Some background: Researchers and elder care administrators have warned about this approaching calamity for years. Home care is already among the nation’s fastest-growing occupations, with 3.2 million home health aides and personal care aides on the job in 2024, up from 1.4 million a decade earlier, according to PHI, a research and advocacy group.
But the nation will need about 740,000 additional home care workers over the next decade, according to the Bureau of Labor Statistics, and recruiting them won’t be easy. Costs to consumers are high — the median hourly rate for a home health aide in 2024 was $34, the annual Genworth/CareScout survey shows, with big geographic variations.
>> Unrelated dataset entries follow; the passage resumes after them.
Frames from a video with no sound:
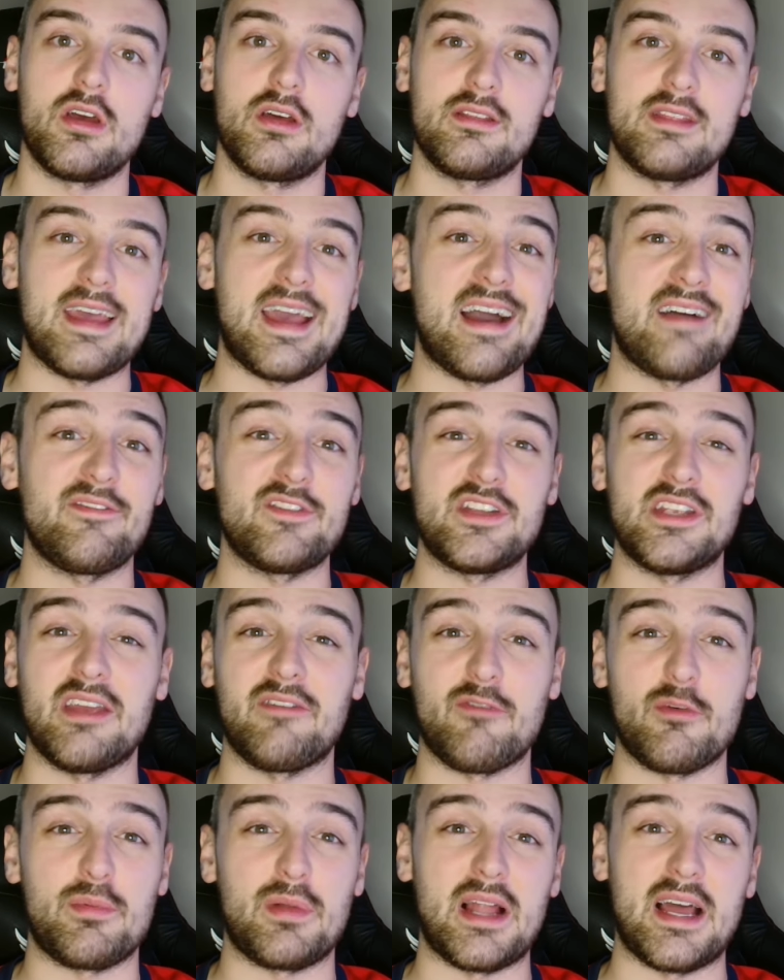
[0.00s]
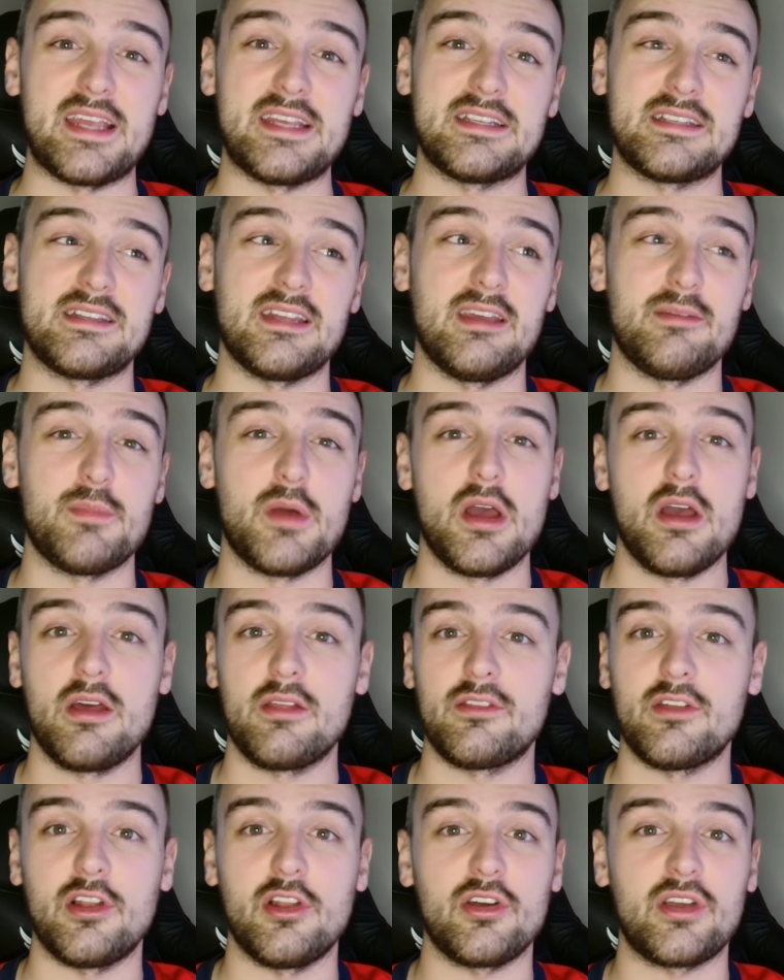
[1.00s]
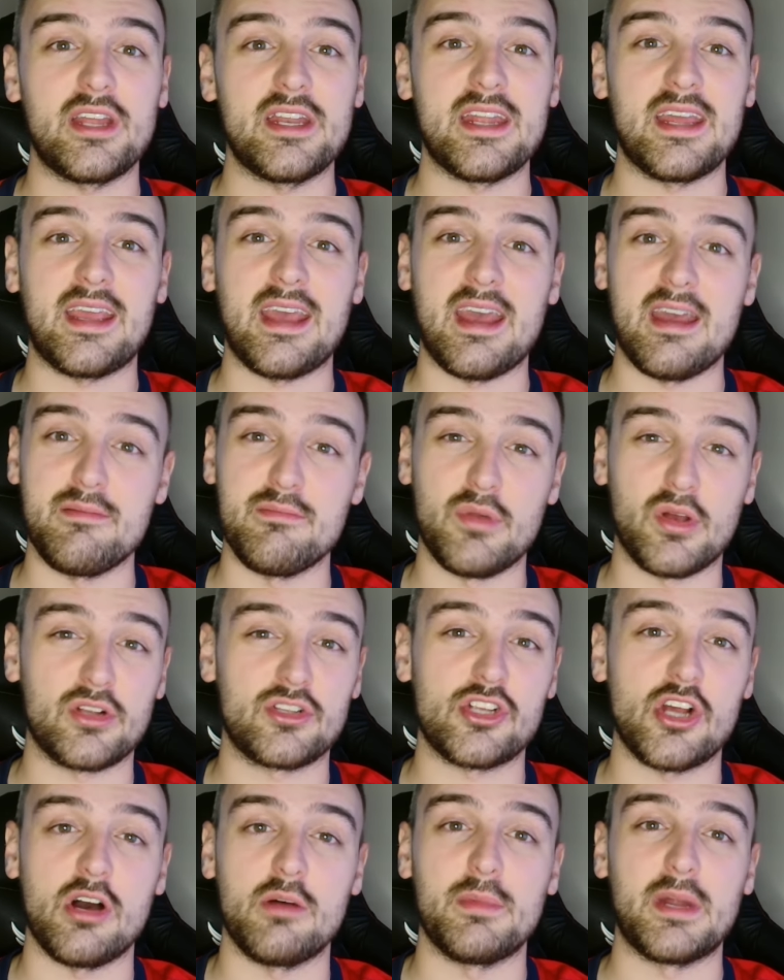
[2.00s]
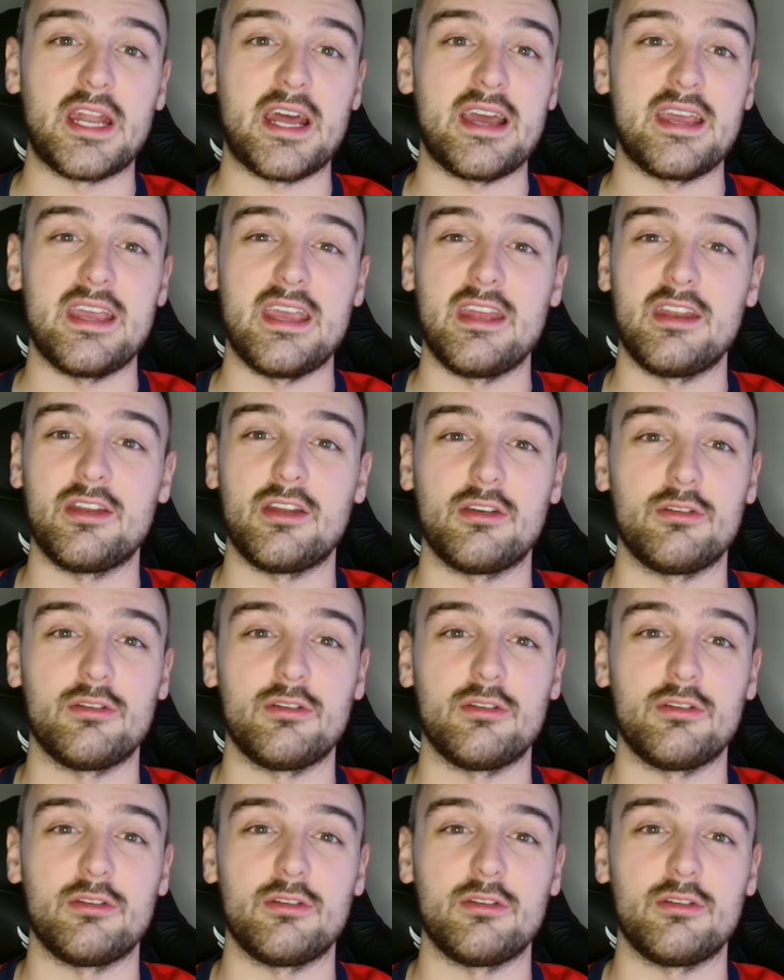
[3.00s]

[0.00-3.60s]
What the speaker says: They haven't yet replaced him. They're looking at getting McTominay in,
But an aide’s median hourly wage was less than $17.
These remain unstable, low-paying jobs. Of the largely female workforce, about a third of whom are immigrants, 40% live in low-income households and most receive some sort of public assistance.
Even if the agencies that employ them offer health insurance and they work enough hours to qualify, many cannot afford their premium payments.
Unsurprisingly, the turnover rate approaches 80% annually, according to a survey by the ICA Group, a nonprofit organization that promotes co-ops.
But not everywhere. One innovation, still small but expanding: home care cooperatives owned by the workers themselves.The first and largest, Cooperative Home Care Associates in the Bronx borough of New York City, began in 1985 and now employs about 1,600 home care aides. The ICA Group now counts 26 such worker-owned home care businesses nationwide.
“These co-ops are getting exceptional results,” said Geoffrey Gusoff, a family medicine doctor and health services researcher at UCLA. “They have half the turnover of traditional agencies, they hold onto clients twice as long, and they’re paying $2 more an hour” to their owner-employees.
When Gusoff and his co-authors interviewed co-op members for a qualitative study in JAMA Network Open, “we were expecting to hear more about compensation,” he said. “But the biggest single response was, ‘I have more say’” over working conditions, patient care, and the administration of the co-op itself.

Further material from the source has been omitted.